═════ Raw data ═════
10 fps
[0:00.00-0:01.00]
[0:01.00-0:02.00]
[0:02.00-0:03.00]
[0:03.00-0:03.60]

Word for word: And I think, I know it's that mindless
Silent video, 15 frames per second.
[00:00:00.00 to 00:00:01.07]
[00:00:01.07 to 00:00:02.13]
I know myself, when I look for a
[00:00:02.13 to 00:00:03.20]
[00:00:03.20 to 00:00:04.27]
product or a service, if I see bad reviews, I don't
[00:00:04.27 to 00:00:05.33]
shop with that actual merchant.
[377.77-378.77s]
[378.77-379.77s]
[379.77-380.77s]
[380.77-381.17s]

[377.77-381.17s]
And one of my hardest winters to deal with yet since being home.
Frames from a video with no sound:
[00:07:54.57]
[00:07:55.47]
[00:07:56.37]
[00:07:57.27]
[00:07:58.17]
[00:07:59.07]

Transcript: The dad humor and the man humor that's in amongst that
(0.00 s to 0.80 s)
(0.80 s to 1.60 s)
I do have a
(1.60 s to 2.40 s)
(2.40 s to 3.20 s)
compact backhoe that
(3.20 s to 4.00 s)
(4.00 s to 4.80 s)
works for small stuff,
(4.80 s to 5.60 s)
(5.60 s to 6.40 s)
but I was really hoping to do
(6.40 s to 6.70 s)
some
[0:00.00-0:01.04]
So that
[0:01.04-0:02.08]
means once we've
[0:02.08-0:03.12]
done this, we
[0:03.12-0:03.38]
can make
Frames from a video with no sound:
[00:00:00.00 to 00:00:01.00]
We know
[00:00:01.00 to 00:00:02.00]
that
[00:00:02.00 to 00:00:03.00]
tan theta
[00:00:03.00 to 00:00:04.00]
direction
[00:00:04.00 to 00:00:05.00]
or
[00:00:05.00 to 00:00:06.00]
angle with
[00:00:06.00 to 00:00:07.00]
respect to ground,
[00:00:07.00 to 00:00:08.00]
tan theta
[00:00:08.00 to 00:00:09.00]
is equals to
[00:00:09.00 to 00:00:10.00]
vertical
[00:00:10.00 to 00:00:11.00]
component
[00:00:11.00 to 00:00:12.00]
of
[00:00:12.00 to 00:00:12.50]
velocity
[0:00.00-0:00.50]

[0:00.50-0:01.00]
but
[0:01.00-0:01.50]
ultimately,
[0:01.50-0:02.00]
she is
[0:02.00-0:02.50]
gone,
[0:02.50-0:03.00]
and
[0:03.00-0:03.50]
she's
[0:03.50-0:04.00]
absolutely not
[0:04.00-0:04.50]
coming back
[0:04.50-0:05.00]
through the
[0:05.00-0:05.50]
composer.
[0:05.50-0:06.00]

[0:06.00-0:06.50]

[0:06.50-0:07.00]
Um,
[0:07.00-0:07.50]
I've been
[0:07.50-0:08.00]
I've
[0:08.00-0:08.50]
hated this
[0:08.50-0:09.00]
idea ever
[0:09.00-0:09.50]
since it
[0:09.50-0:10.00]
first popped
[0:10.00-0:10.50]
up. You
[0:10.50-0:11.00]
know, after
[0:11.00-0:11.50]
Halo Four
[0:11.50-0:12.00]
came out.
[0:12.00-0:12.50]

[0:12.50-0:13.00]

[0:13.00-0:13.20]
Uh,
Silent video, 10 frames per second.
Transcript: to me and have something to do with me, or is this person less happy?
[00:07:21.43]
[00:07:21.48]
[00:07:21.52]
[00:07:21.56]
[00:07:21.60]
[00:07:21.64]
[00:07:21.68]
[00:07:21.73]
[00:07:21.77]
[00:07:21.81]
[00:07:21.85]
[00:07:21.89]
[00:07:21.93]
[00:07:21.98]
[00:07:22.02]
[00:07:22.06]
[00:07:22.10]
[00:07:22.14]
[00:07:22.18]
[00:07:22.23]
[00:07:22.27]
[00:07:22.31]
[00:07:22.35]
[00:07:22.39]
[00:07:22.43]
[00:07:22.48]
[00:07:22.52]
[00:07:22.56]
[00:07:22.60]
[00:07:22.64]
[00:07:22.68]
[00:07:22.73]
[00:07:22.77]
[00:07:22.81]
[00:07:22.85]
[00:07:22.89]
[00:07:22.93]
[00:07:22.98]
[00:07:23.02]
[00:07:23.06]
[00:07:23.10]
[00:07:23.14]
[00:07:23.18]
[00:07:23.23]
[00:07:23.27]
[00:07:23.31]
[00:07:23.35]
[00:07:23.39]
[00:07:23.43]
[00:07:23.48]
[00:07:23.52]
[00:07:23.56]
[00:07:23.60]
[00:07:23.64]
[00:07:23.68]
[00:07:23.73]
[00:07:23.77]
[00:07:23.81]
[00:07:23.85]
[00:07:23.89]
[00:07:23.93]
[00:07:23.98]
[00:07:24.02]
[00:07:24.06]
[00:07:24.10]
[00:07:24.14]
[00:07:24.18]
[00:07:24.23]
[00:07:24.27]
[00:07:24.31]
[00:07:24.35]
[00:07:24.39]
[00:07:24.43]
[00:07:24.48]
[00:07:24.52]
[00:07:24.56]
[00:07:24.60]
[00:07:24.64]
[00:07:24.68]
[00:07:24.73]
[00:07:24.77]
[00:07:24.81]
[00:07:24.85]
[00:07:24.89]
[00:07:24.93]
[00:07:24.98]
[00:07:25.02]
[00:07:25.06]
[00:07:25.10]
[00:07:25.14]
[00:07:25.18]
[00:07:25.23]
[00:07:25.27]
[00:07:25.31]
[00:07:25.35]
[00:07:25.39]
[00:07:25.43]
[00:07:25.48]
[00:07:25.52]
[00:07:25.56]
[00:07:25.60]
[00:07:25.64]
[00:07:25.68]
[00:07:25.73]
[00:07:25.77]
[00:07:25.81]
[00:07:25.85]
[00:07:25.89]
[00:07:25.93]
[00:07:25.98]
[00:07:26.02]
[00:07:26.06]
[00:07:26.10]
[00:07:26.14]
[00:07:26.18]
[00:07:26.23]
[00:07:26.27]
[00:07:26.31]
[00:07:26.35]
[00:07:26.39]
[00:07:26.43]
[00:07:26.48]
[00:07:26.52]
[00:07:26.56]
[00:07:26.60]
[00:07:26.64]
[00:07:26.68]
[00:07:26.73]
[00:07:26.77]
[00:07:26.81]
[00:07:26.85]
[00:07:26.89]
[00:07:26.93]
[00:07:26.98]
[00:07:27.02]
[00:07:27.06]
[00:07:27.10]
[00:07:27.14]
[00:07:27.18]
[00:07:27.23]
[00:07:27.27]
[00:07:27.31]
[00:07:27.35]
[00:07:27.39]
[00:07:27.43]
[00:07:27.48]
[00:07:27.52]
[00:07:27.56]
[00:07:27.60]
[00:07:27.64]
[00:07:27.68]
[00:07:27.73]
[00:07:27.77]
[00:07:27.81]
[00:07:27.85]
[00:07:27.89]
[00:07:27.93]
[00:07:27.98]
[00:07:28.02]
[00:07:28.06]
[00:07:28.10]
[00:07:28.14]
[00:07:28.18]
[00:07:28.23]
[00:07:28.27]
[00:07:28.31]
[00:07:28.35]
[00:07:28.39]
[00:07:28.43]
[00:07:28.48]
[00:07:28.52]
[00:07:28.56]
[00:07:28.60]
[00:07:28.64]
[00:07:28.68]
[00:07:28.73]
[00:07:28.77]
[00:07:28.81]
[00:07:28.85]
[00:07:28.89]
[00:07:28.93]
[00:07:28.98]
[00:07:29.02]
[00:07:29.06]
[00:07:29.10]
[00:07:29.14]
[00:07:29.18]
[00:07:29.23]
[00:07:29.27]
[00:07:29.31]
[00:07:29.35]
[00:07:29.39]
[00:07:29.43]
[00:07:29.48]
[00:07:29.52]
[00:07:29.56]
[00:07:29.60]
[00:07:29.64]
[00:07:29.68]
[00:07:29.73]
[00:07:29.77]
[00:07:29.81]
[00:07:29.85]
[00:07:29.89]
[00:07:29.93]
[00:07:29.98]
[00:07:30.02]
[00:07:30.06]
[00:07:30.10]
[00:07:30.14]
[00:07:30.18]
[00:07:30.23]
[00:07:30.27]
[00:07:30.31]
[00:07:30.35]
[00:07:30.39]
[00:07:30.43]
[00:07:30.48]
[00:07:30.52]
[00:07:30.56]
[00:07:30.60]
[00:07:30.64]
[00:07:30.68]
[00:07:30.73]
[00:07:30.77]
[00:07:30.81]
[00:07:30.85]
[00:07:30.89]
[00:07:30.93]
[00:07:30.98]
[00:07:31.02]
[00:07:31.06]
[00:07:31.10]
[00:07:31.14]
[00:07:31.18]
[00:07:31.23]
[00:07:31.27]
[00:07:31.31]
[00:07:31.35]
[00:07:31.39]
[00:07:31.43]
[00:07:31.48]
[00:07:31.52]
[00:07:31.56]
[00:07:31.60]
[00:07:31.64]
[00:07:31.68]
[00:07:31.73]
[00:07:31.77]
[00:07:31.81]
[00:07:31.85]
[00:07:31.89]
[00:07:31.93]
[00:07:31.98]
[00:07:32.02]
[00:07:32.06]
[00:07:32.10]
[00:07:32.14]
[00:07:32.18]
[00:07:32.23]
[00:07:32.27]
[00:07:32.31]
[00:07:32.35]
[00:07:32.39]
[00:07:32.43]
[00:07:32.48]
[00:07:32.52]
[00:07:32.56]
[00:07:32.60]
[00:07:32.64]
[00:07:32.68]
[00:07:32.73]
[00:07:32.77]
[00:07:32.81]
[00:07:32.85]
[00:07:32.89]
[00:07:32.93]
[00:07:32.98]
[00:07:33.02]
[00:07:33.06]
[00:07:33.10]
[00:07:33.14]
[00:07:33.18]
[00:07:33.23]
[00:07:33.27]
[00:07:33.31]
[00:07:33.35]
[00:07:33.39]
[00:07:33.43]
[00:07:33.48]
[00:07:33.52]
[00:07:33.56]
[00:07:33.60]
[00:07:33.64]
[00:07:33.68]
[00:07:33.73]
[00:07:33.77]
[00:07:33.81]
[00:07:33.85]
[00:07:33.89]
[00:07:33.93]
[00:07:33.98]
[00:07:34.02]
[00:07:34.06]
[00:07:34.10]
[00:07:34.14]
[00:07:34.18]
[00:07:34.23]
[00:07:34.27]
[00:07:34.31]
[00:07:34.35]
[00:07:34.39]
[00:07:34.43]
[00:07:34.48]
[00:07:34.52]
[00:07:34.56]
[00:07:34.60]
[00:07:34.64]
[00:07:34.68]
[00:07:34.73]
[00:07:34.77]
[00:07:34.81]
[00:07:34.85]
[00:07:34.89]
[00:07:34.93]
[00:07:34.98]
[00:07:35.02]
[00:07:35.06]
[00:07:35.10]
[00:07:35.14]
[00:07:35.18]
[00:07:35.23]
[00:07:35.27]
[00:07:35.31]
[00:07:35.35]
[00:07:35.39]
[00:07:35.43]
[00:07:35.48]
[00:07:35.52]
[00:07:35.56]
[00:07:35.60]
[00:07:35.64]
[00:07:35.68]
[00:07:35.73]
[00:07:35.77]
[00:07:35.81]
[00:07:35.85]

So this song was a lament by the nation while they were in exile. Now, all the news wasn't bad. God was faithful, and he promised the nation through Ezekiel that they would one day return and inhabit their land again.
═════
Here the job is to set down exactly the lines of the material above that fall between the one with "[00:07:29.14]" and the one with "[00:07:35.18]", inclusive, and nothing beyond them.

[00:07:29.14]
[00:07:29.18]
[00:07:29.23]
[00:07:29.27]
[00:07:29.31]
[00:07:29.35]
[00:07:29.39]
[00:07:29.43]
[00:07:29.48]
[00:07:29.52]
[00:07:29.56]
[00:07:29.60]
[00:07:29.64]
[00:07:29.68]
[00:07:29.73]
[00:07:29.77]
[00:07:29.81]
[00:07:29.85]
[00:07:29.89]
[00:07:29.93]
[00:07:29.98]
[00:07:30.02]
[00:07:30.06]
[00:07:30.10]
[00:07:30.14]
[00:07:30.18]
[00:07:30.23]
[00:07:30.27]
[00:07:30.31]
[00:07:30.35]
[00:07:30.39]
[00:07:30.43]
[00:07:30.48]
[00:07:30.52]
[00:07:30.56]
[00:07:30.60]
[00:07:30.64]
[00:07:30.68]
[00:07:30.73]
[00:07:30.77]
[00:07:30.81]
[00:07:30.85]
[00:07:30.89]
[00:07:30.93]
[00:07:30.98]
[00:07:31.02]
[00:07:31.06]
[00:07:31.10]
[00:07:31.14]
[00:07:31.18]
[00:07:31.23]
[00:07:31.27]
[00:07:31.31]
[00:07:31.35]
[00:07:31.39]
[00:07:31.43]
[00:07:31.48]
[00:07:31.52]
[00:07:31.56]
[00:07:31.60]
[00:07:31.64]
[00:07:31.68]
[00:07:31.73]
[00:07:31.77]
[00:07:31.81]
[00:07:31.85]
[00:07:31.89]
[00:07:31.93]
[00:07:31.98]
[00:07:32.02]
[00:07:32.06]
[00:07:32.10]
[00:07:32.14]
[00:07:32.18]
[00:07:32.23]
[00:07:32.27]
[00:07:32.31]
[00:07:32.35]
[00:07:32.39]
[00:07:32.43]
[00:07:32.48]
[00:07:32.52]
[00:07:32.56]
[00:07:32.60]
[00:07:32.64]
[00:07:32.68]
[00:07:32.73]
[00:07:32.77]
[00:07:32.81]
[00:07:32.85]
[00:07:32.89]
[00:07:32.93]
[00:07:32.98]
[00:07:33.02]
[00:07:33.06]
[00:07:33.10]
[00:07:33.14]
[00:07:33.18]
[00:07:33.23]
[00:07:33.27]
[00:07:33.31]
[00:07:33.35]
[00:07:33.39]
[00:07:33.43]
[00:07:33.48]
[00:07:33.52]
[00:07:33.56]
[00:07:33.60]
[00:07:33.64]
[00:07:33.68]
[00:07:33.73]
[00:07:33.77]
[00:07:33.81]
[00:07:33.85]
[00:07:33.89]
[00:07:33.93]
[00:07:33.98]
[00:07:34.02]
[00:07:34.06]
[00:07:34.10]
[00:07:34.14]
[00:07:34.18]
[00:07:34.23]
[00:07:34.27]
[00:07:34.31]
[00:07:34.35]
[00:07:34.39]
[00:07:34.43]
[00:07:34.48]
[00:07:34.52]
[00:07:34.56]
[00:07:34.60]
[00:07:34.64]
[00:07:34.68]
[00:07:34.73]
[00:07:34.77]
[00:07:34.81]
[00:07:34.85]
[00:07:34.89]
[00:07:34.93]
[00:07:34.98]
[00:07:35.02]
[00:07:35.06]
[00:07:35.10]
[00:07:35.14]
[00:07:35.18]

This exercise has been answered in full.